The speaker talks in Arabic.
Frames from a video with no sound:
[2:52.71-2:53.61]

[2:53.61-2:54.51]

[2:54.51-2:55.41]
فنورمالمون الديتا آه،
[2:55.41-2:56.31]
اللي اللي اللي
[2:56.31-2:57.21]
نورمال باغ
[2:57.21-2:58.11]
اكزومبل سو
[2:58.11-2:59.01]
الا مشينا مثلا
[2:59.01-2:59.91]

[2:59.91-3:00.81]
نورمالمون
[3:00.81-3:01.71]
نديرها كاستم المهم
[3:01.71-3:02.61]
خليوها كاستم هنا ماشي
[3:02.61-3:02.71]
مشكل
◆ ◆ ◆ ◆
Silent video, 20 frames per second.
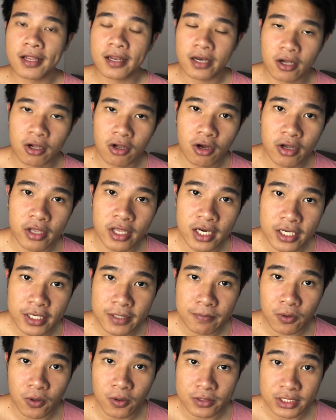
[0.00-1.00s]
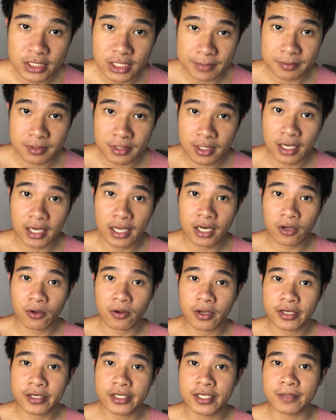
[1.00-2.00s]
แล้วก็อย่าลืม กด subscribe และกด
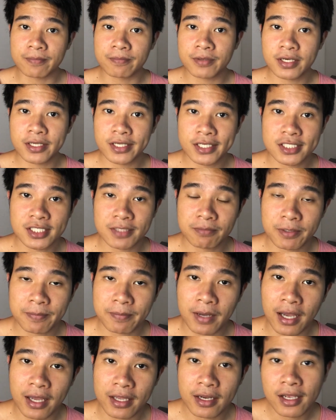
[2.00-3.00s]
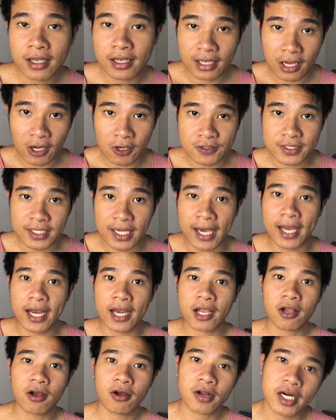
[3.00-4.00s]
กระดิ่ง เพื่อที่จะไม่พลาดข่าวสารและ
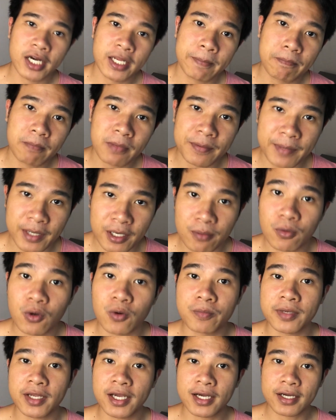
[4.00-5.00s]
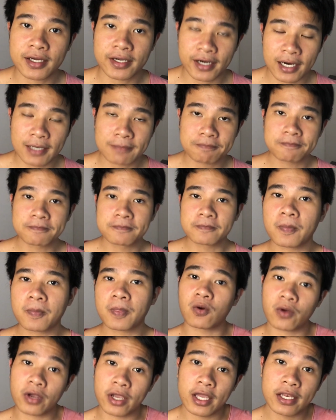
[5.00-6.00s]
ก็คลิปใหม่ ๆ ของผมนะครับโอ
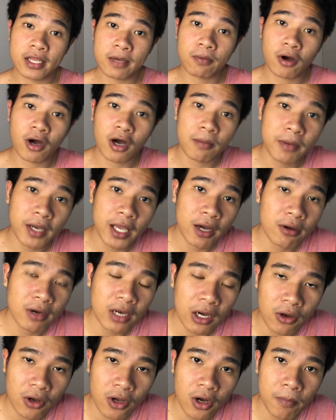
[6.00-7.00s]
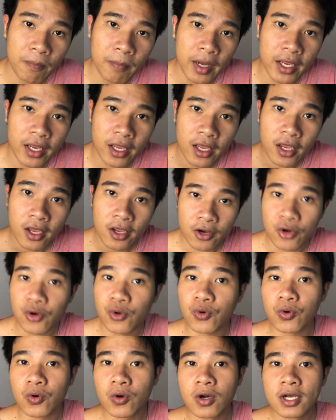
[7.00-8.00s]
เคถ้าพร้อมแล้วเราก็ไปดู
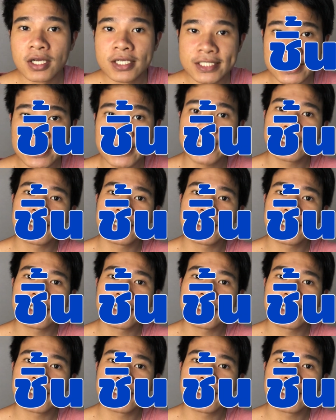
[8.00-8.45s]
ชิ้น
◆ ◆ ◆ ◆
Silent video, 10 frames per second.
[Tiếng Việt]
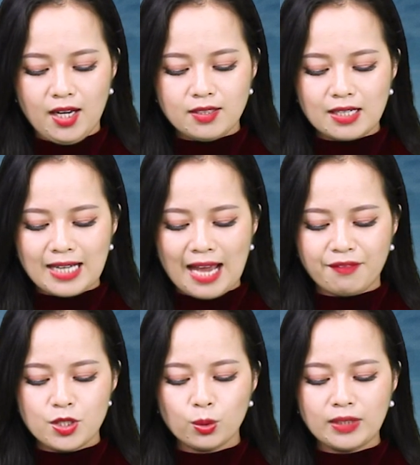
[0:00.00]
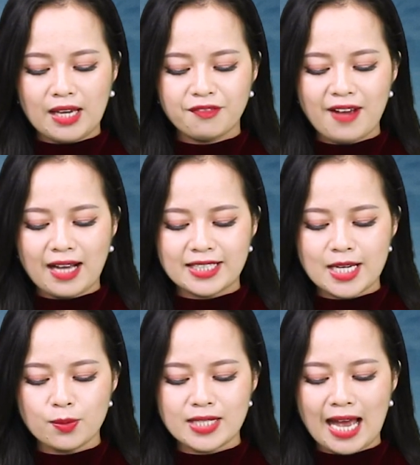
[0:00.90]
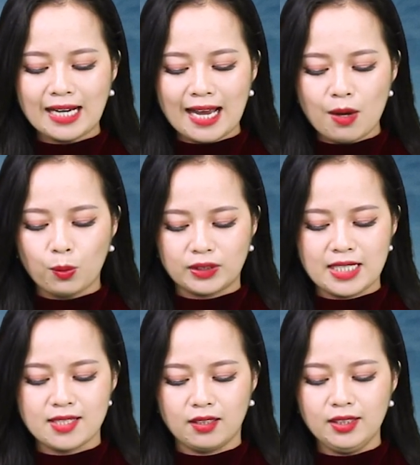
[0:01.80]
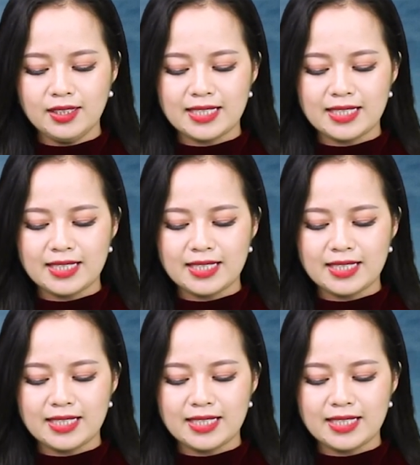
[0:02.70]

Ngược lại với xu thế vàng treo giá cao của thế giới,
◆ ◆ ◆ ◆
• [WHAT YOU SHOULD DO]: Output each line of the listing above that has "second".

• [OUTPUT OF THE TASK]:
Silent video, 20 frames per second.
Silent video, 10 frames per second.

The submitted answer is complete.